» WHAT TO PRODUCE
Take the entries below and reproduce exactly the portion that begins at the line containing "[00:14:39.57]" and ends at the line containing "[00:14:40.37]", keeping both ends, dropping pictures, and adding nothing else.

START DATA FOR THIS EXERCISE

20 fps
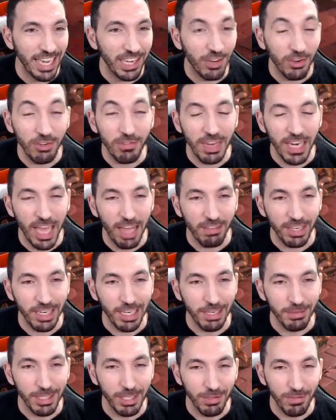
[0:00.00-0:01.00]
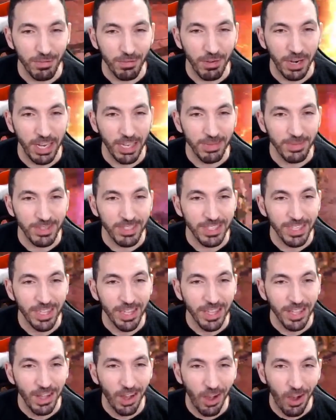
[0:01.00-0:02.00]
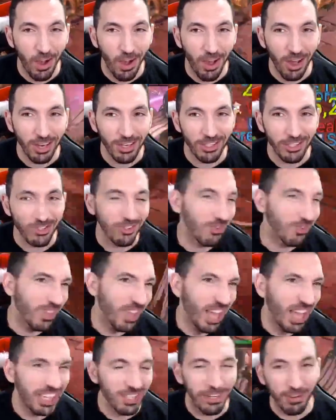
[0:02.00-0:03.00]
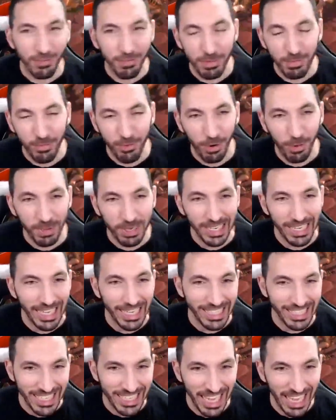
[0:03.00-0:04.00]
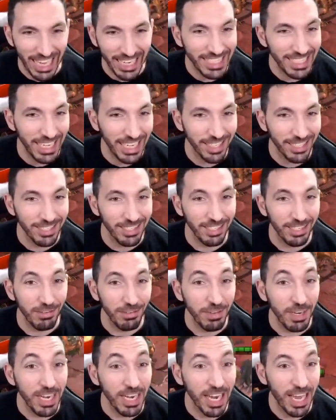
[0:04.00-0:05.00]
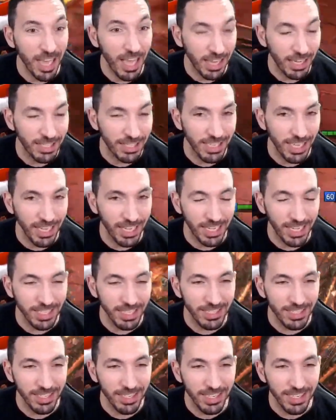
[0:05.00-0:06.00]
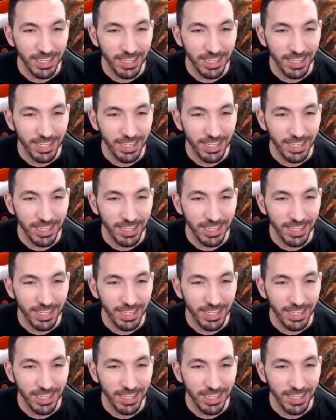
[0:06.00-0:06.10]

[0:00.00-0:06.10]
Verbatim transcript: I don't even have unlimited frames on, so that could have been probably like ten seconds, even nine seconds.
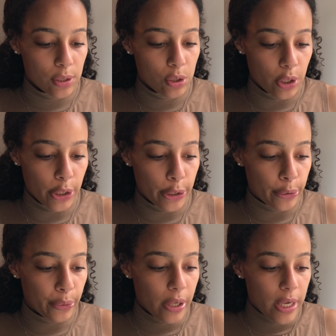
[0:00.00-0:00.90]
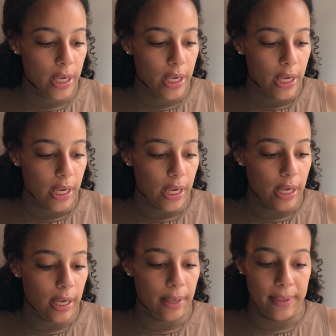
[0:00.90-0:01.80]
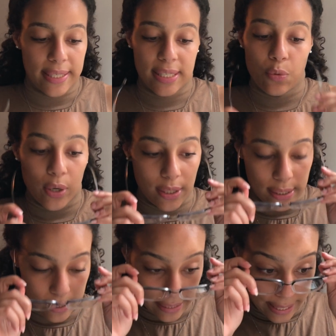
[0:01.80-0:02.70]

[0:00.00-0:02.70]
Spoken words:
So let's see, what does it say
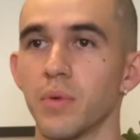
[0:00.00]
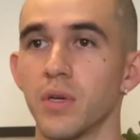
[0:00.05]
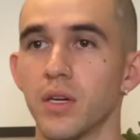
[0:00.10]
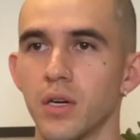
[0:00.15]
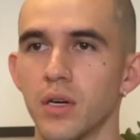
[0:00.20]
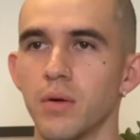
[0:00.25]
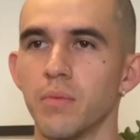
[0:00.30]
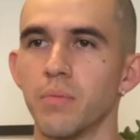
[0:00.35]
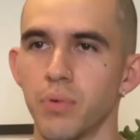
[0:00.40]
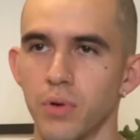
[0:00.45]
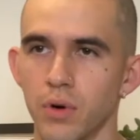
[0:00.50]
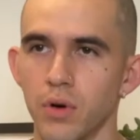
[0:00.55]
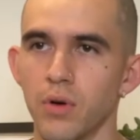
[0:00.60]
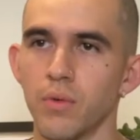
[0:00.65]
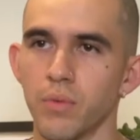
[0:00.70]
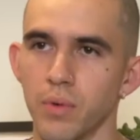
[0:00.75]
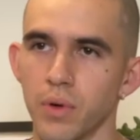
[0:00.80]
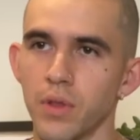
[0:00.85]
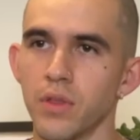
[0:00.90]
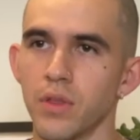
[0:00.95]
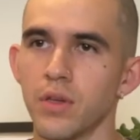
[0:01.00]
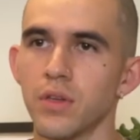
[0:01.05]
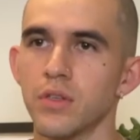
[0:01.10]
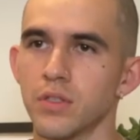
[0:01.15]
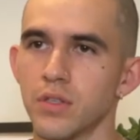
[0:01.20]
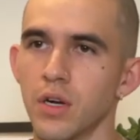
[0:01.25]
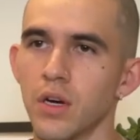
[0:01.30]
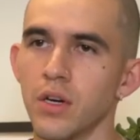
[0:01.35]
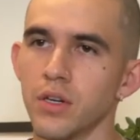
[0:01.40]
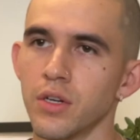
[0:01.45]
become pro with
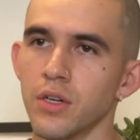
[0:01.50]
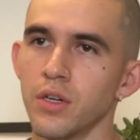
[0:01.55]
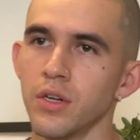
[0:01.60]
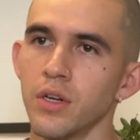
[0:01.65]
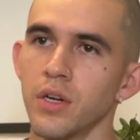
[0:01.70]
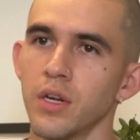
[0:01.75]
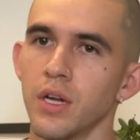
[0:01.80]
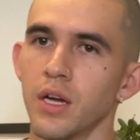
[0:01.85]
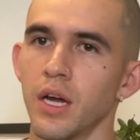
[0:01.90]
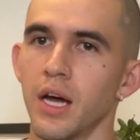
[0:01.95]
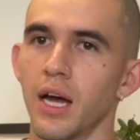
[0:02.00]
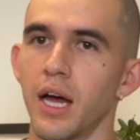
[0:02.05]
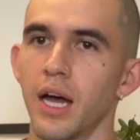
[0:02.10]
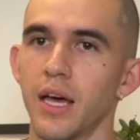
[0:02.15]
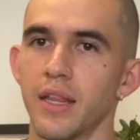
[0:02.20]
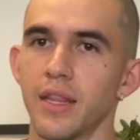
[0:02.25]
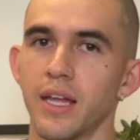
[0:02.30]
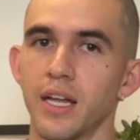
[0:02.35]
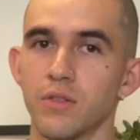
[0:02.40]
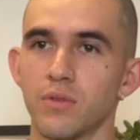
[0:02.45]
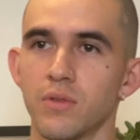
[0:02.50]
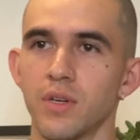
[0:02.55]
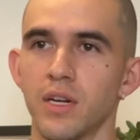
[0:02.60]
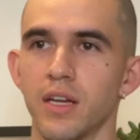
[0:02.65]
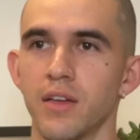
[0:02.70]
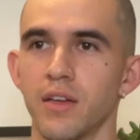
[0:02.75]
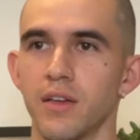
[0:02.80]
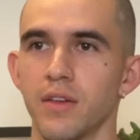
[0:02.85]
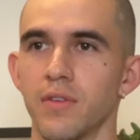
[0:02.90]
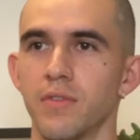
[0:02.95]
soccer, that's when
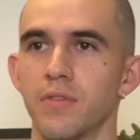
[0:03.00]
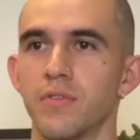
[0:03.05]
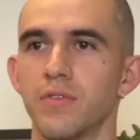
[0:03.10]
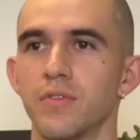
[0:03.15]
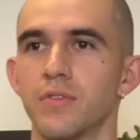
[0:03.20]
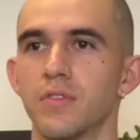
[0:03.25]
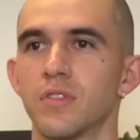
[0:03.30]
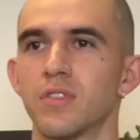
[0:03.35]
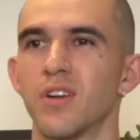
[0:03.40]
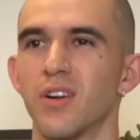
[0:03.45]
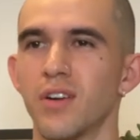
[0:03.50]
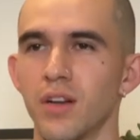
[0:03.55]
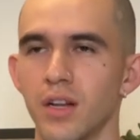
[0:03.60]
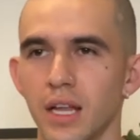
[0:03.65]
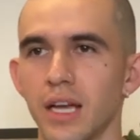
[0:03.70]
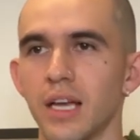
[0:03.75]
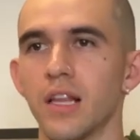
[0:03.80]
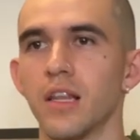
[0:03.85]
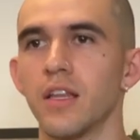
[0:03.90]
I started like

END DATA FOR THIS EXERCISE
START DATA FOR THIS EXERCISE

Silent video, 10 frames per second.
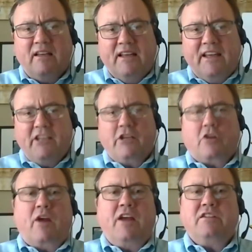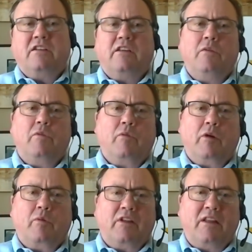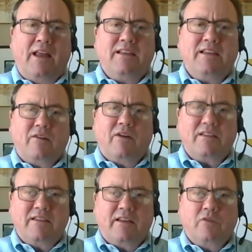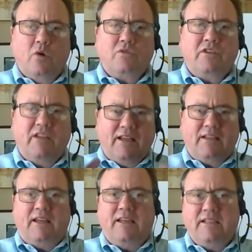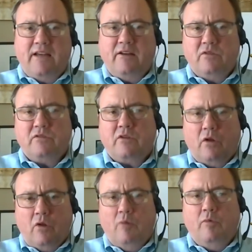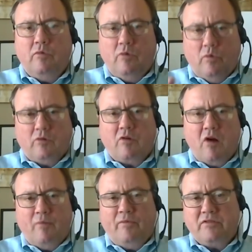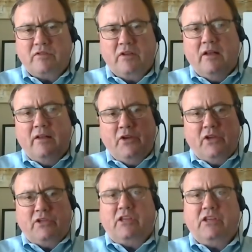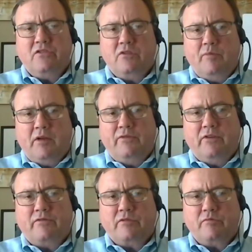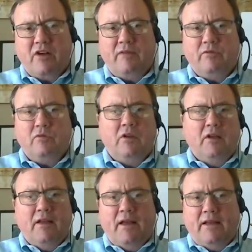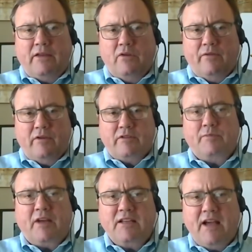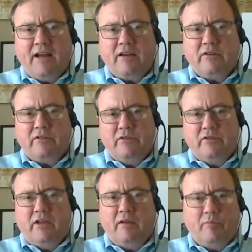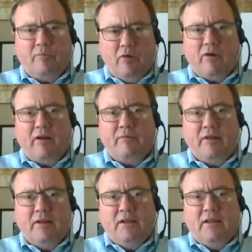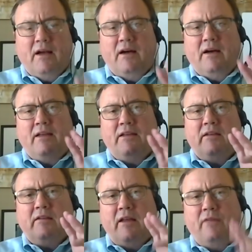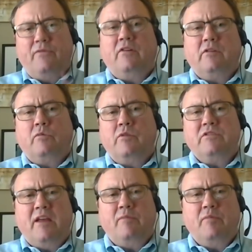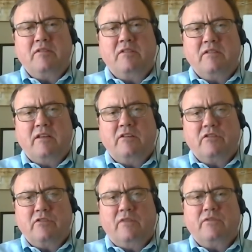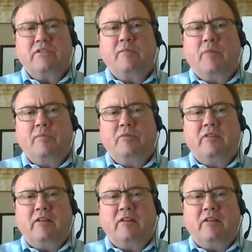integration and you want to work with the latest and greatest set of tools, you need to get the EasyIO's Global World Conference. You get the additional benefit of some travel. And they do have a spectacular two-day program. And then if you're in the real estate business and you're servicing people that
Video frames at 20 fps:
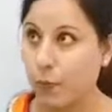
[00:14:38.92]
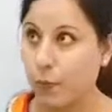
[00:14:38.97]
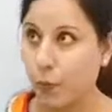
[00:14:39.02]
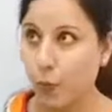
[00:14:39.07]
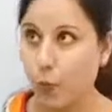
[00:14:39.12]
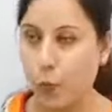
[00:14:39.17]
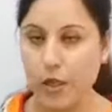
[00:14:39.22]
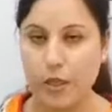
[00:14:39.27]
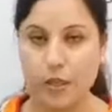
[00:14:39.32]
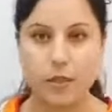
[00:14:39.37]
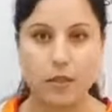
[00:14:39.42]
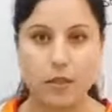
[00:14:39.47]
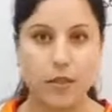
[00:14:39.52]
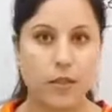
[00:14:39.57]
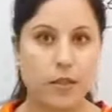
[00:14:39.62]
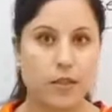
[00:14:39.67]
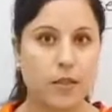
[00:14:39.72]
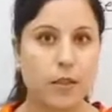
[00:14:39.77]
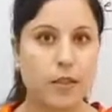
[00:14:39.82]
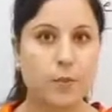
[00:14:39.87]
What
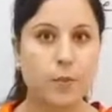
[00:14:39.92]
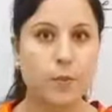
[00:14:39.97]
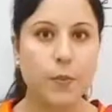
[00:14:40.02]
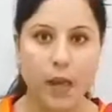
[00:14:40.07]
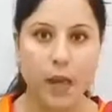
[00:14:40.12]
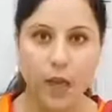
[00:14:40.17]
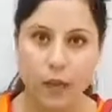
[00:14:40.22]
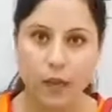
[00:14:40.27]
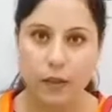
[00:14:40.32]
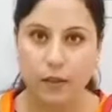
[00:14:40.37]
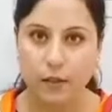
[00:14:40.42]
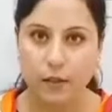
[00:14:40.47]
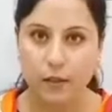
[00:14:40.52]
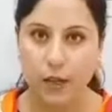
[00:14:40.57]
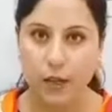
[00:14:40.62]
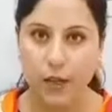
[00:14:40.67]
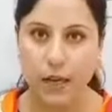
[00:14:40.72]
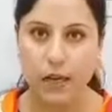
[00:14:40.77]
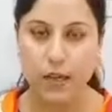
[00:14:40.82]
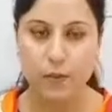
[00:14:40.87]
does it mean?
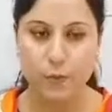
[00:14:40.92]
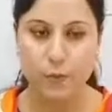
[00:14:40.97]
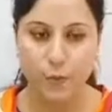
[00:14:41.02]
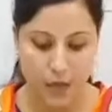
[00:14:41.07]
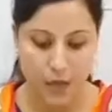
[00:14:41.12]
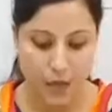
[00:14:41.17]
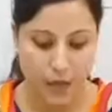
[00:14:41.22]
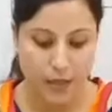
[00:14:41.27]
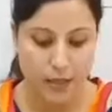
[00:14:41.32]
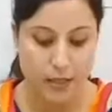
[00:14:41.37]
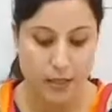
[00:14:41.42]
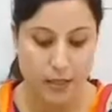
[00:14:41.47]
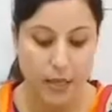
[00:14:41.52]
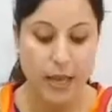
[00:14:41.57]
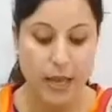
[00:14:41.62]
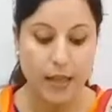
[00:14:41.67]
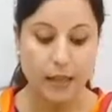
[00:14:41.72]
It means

END DATA FOR THIS EXERCISE

» WRITTEN REPLY
[00:14:39.57]
[00:14:39.62]
[00:14:39.67]
[00:14:39.72]
[00:14:39.77]
[00:14:39.82]
[00:14:39.87]
What
[00:14:39.92]
[00:14:39.97]
[00:14:40.02]
[00:14:40.07]
[00:14:40.12]
[00:14:40.17]
[00:14:40.22]
[00:14:40.27]
[00:14:40.32]
[00:14:40.37]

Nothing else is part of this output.